You may not have noticed, but more and more of your friends and family are getting smartphones. The mobile Internet has been slowly creeping into your life and this year, it's about to get even bigger. According to global telecom equipment provider Ericsson, the number of mobile broadband subscribers reached a remarkable 500 million in 2010 and that number is about to double in 2011, bring the total to an even billion.
Ericsson breaks down the numbers by region, predicting that the Asia Pacific region will account for 400 million, with North America and Western Europe accounting for another 200 million each. Ericsson explains the growth in terms of devices and mobile content consumption:
Mobile broadband adoption has accelerated with strong growth of smartphones, connected laptops and tablets, supported by the introduction of high-performance networks. Smartphones' users are increasingly using applications and internet services on the go. Global mobile data traffic continues to grow rapidly, with Ericsson announcing in August 2010 that it had tripled in just one year. [...]Users' consumption of the internet and other media is changing as a result of the introduction of fast networks and the availability of various types of devices, including smartphones. According to TeliaSonera's survey of its LTE users, about 23 percent of them now watch more online TV, and in excess of 46 percent surf the web more frequently when away from home.
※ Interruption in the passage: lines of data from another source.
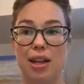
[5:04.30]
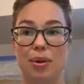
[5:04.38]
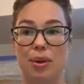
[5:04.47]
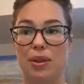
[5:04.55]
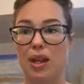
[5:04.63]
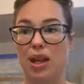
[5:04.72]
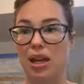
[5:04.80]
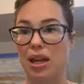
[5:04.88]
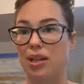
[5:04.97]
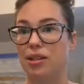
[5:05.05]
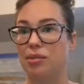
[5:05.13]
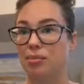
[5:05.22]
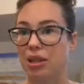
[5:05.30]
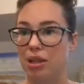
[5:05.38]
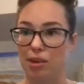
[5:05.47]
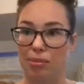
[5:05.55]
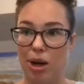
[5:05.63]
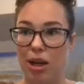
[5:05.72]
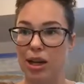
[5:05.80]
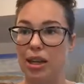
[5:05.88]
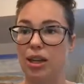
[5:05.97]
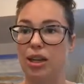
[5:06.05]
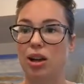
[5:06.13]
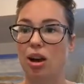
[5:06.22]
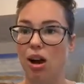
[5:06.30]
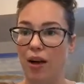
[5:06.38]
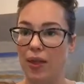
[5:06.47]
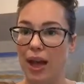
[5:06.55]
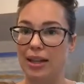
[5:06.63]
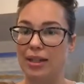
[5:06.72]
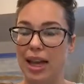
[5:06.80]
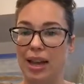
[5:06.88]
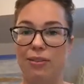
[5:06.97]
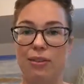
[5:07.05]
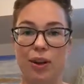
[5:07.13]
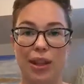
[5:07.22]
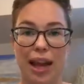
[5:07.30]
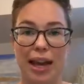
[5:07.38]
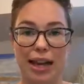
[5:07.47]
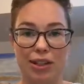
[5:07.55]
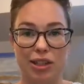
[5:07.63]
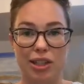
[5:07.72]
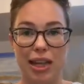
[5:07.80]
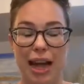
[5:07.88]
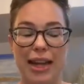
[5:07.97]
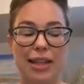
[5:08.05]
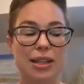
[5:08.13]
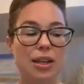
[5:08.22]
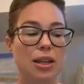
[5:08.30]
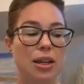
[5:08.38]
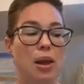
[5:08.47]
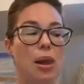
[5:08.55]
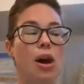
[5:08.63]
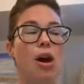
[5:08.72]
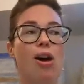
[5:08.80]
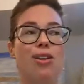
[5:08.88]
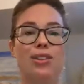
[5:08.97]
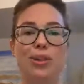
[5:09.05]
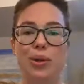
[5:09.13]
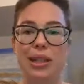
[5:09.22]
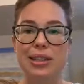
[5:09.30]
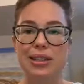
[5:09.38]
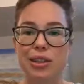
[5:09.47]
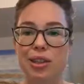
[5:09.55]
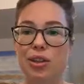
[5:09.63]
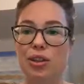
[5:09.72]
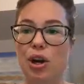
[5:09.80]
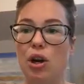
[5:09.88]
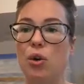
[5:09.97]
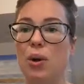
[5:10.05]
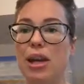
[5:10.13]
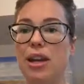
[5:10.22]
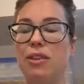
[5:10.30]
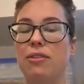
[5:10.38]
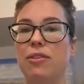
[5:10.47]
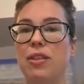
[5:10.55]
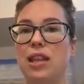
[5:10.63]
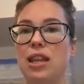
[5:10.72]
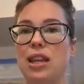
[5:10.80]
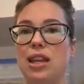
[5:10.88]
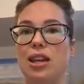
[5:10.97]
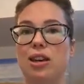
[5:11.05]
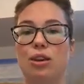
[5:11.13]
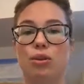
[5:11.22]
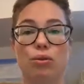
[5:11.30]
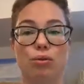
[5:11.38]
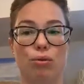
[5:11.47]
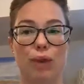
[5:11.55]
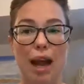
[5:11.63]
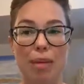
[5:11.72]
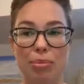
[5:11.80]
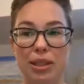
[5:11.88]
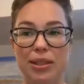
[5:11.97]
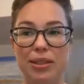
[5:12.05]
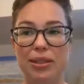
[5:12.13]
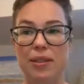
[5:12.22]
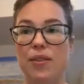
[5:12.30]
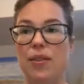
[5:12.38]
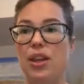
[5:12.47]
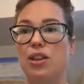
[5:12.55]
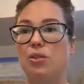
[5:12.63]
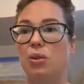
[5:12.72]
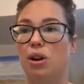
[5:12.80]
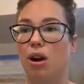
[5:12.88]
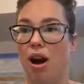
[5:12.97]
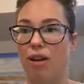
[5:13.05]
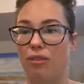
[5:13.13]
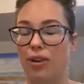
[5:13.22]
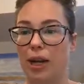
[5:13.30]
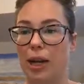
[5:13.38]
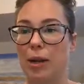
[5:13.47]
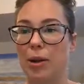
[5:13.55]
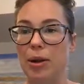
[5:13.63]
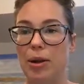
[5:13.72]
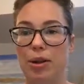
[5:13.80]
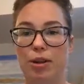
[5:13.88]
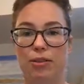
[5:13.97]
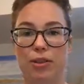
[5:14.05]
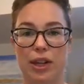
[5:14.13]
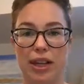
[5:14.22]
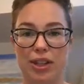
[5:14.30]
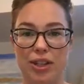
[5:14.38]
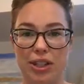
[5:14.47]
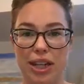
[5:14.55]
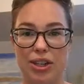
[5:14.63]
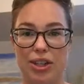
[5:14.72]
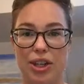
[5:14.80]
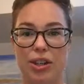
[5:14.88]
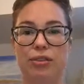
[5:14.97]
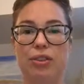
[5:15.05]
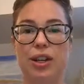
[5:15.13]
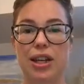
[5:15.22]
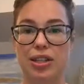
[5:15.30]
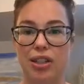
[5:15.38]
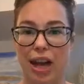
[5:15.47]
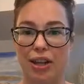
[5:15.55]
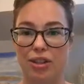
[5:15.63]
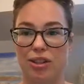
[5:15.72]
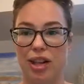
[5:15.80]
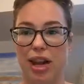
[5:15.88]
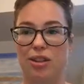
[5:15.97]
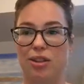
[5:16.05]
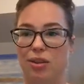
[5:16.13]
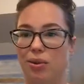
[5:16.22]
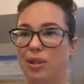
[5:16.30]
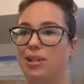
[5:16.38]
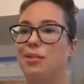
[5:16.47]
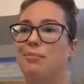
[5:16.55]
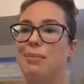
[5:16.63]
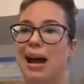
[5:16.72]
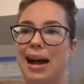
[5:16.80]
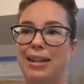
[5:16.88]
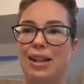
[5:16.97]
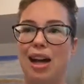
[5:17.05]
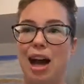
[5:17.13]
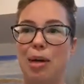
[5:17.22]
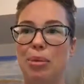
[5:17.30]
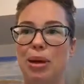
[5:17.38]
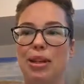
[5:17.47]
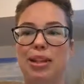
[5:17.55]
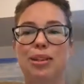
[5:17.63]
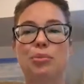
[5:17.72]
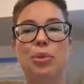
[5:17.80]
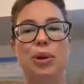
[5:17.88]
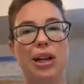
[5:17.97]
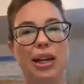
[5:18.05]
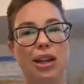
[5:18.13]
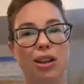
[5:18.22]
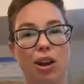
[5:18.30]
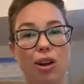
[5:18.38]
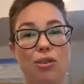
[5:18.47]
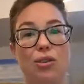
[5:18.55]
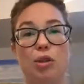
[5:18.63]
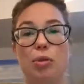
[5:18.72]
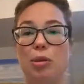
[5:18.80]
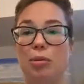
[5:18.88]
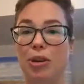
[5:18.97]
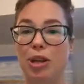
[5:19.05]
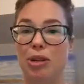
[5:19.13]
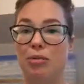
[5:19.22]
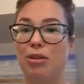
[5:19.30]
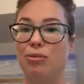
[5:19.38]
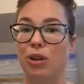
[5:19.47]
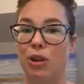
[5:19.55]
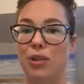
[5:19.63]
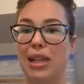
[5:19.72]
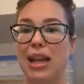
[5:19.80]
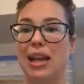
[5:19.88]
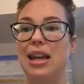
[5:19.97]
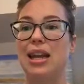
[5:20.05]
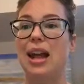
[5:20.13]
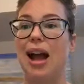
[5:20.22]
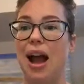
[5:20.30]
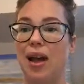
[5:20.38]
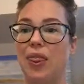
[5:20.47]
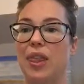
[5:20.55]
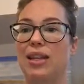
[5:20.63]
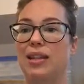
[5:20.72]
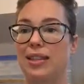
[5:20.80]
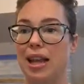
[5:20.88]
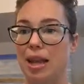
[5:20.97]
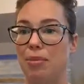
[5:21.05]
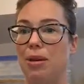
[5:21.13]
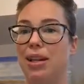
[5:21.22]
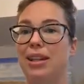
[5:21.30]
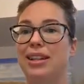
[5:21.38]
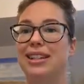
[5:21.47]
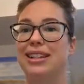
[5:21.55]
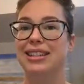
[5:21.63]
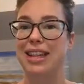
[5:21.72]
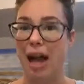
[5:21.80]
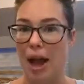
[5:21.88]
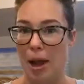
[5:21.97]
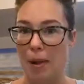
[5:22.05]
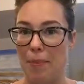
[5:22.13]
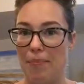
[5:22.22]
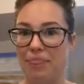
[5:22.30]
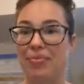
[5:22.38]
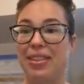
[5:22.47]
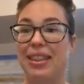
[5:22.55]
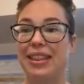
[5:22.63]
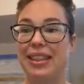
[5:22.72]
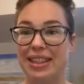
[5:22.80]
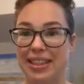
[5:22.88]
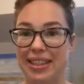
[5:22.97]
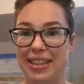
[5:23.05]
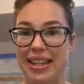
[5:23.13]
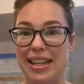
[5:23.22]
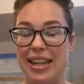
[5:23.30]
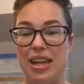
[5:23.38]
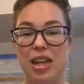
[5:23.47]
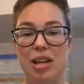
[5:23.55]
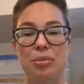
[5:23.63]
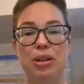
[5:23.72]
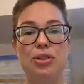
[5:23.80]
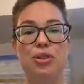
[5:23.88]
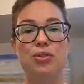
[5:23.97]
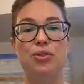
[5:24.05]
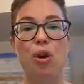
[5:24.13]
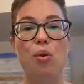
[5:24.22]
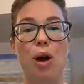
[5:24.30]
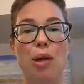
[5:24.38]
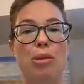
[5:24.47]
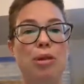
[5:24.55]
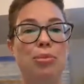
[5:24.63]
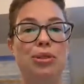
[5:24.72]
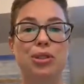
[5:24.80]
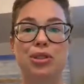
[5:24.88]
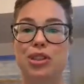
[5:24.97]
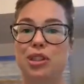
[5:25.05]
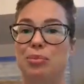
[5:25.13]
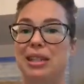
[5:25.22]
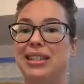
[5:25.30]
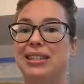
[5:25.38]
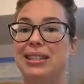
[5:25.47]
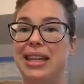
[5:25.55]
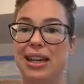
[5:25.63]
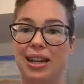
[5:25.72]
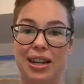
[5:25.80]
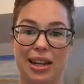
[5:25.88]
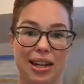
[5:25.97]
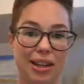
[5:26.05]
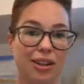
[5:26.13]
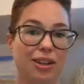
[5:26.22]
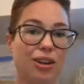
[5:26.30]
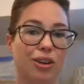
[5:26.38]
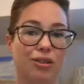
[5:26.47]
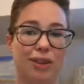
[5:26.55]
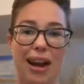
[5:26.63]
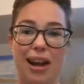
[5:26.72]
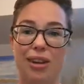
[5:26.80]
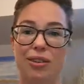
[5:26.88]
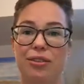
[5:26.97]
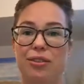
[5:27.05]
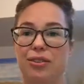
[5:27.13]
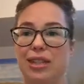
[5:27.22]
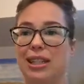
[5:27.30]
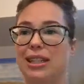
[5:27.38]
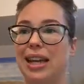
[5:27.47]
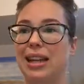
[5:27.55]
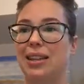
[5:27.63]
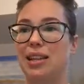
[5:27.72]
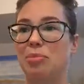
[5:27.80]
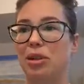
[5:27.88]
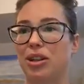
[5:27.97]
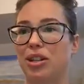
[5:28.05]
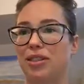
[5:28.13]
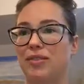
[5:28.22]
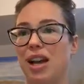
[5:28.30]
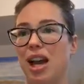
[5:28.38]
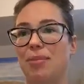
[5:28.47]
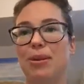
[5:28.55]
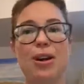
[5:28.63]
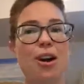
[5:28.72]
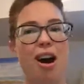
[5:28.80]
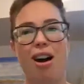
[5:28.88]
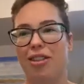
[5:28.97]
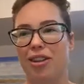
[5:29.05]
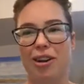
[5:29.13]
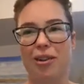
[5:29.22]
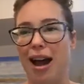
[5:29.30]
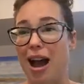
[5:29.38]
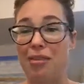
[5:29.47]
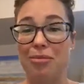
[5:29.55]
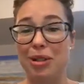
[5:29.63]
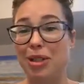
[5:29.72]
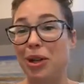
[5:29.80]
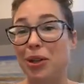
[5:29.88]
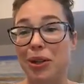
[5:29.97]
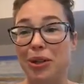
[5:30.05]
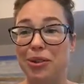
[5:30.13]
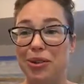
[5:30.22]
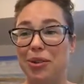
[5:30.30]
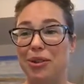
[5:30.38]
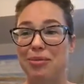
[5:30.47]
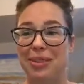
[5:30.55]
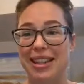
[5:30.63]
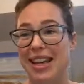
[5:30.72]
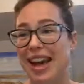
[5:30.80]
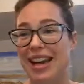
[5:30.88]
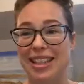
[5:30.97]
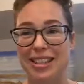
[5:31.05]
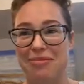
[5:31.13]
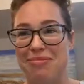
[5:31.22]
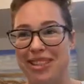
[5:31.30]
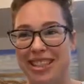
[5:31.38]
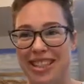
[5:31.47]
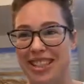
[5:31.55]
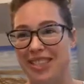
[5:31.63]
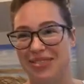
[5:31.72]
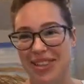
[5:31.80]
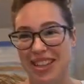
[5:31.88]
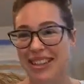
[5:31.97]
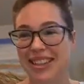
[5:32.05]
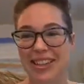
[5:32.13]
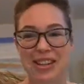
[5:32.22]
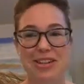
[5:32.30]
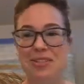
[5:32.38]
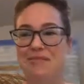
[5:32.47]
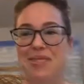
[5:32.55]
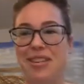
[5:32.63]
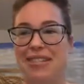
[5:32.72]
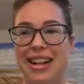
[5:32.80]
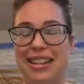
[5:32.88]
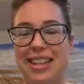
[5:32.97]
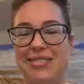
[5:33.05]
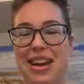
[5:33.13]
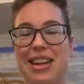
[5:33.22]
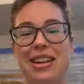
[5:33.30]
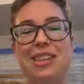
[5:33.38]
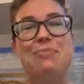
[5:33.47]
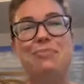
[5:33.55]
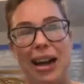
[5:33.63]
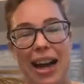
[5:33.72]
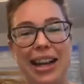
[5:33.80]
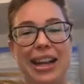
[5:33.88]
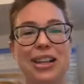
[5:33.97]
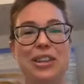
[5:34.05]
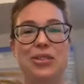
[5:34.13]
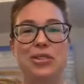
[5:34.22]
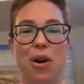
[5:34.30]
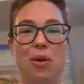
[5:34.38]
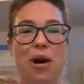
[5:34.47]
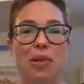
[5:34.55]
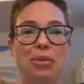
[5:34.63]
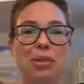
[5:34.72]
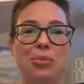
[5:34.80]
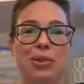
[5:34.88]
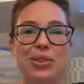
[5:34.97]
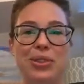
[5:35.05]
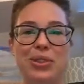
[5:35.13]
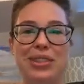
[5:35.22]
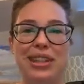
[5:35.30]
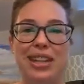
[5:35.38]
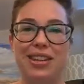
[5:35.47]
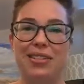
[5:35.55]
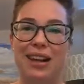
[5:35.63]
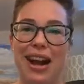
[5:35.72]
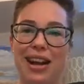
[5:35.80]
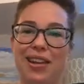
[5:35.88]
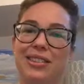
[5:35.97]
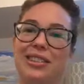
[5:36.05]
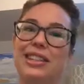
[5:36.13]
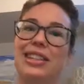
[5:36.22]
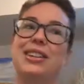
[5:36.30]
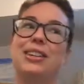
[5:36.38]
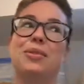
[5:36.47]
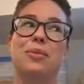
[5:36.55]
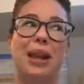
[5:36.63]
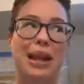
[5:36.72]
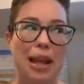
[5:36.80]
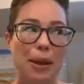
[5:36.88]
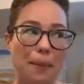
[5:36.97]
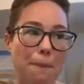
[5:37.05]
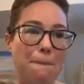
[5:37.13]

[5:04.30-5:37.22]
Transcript: what they need to meet their body on that day for that exercise. Also consider though if the reps that you're offering for each station, for each exercise are going to match up pretty close, so people are going to be rotating at the same time. This is key because you don't want people to just be standing around for really lengthy periods of time, although I would be totally cool with that as a participant. The more rest, the better. But you don't want people to stand around waiting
When Verizon executives spoke at a Consumer Electronics Show keynote address last week, this explosion of devices, subscribers and, most importantly, data was a key topic of their address. According to Verizon, only one in three people had a cell phone ten years ago, whereas that number is now closer to nine in 10, with wireless data consumption more than doubling every year.
In terms of the future, Ericsson predicts that the number of mobile broadband subscribers will nearly quadruple by 2015, with subscriptions topping 3.8 billion.
But what does all of this mean for you, the smartphone owning consumer? Likely, the end of your unlimited data plan and the beginning of tiered pricing, if that hasn't happened already.